[Saved entries]
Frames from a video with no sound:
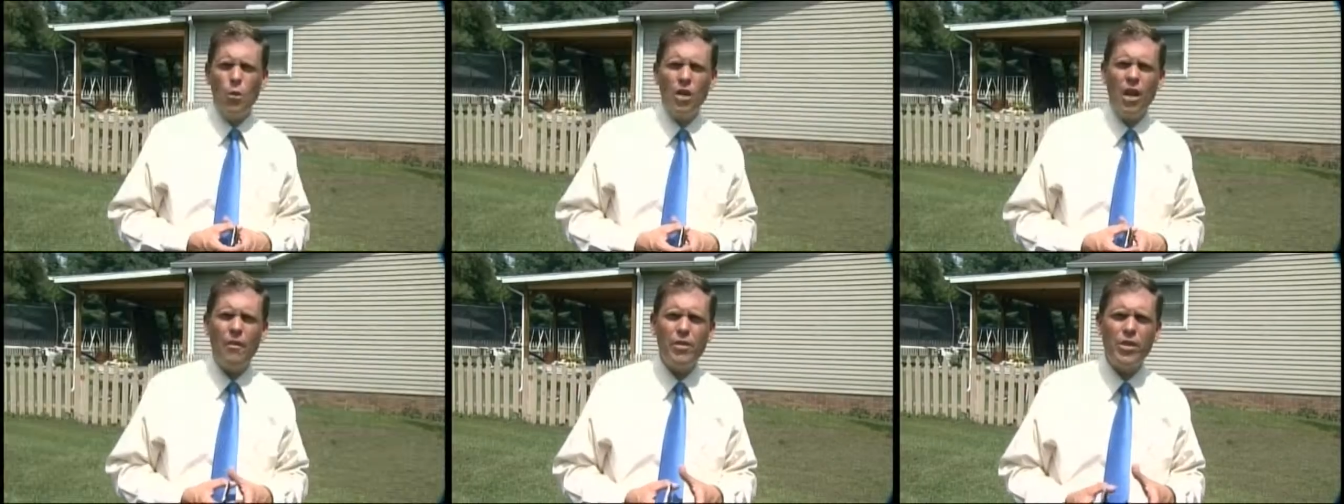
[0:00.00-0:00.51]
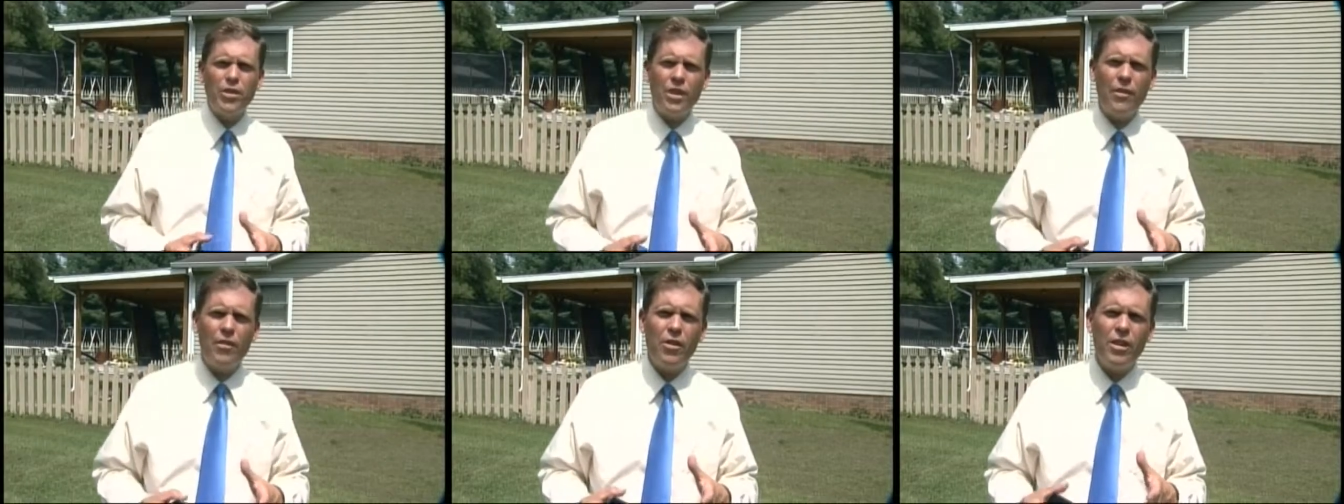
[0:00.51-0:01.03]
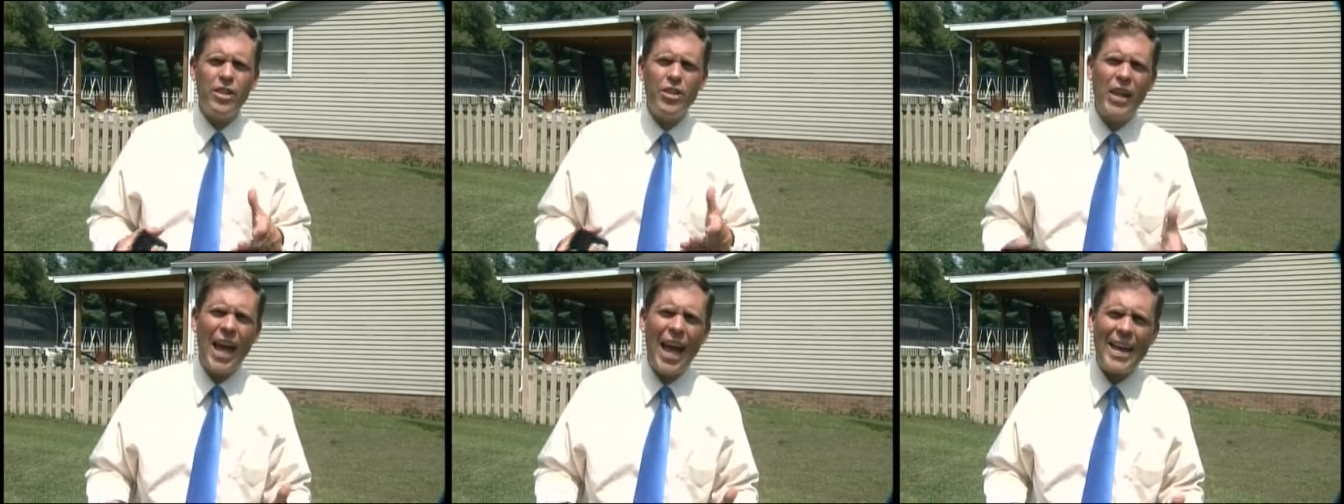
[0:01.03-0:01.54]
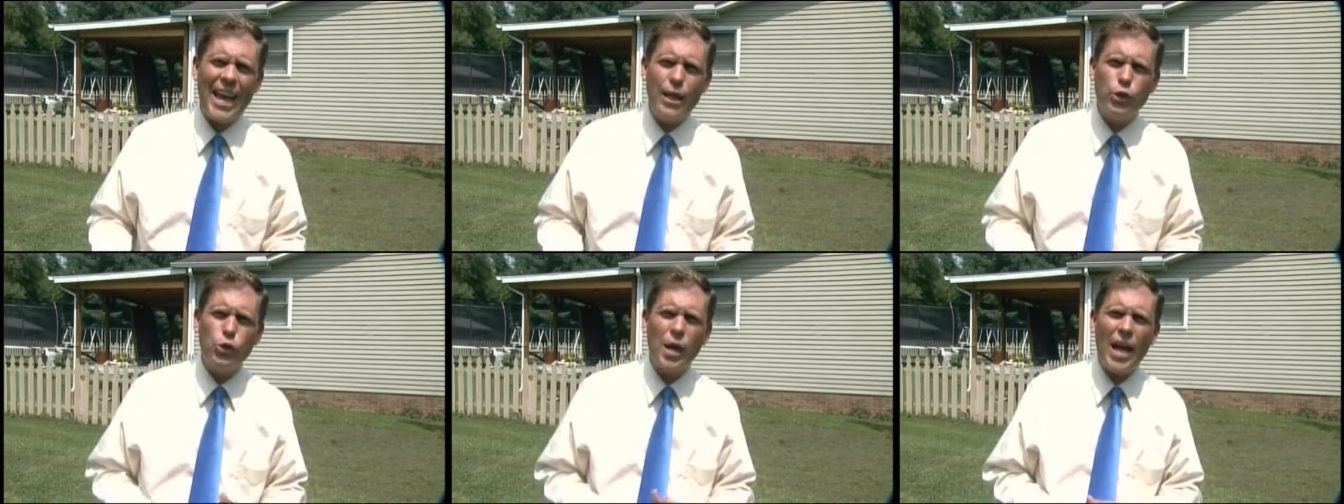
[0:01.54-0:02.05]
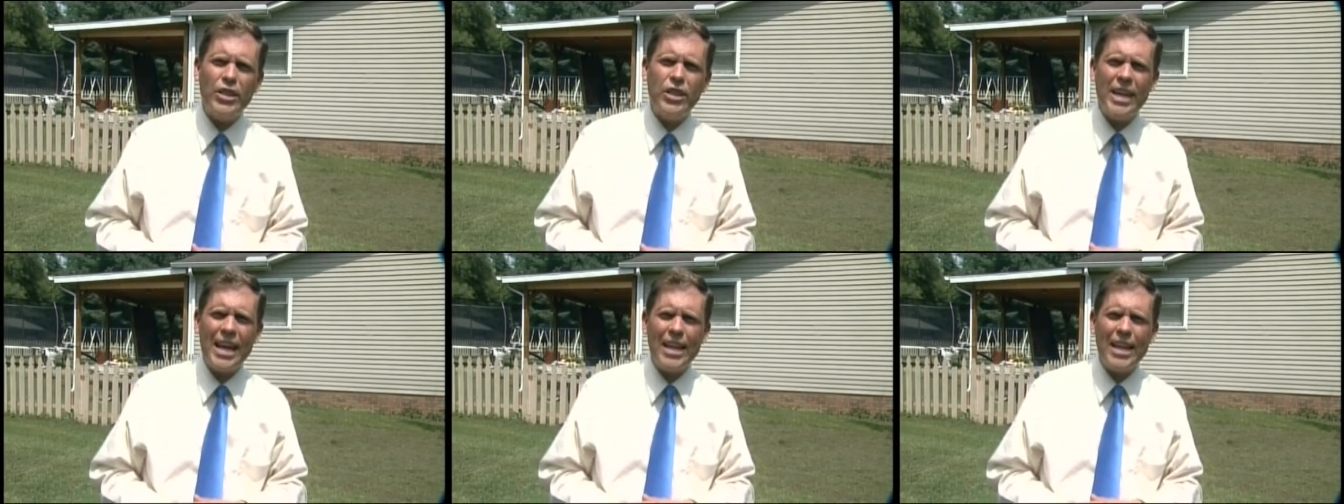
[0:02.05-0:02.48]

Well, obviously, a very sad and tragic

=== EXERCISE ===
Repeat each of the records exactly as written, except for the pictures, which are to be left out.

=== FINAL ANSWER ===
Frames from a video with no sound:
[0:00.00-0:00.51]
[0:00.51-0:01.03]
[0:01.03-0:01.54]
[0:01.54-0:02.05]
[0:02.05-0:02.48]

Well, obviously, a very sad and tragic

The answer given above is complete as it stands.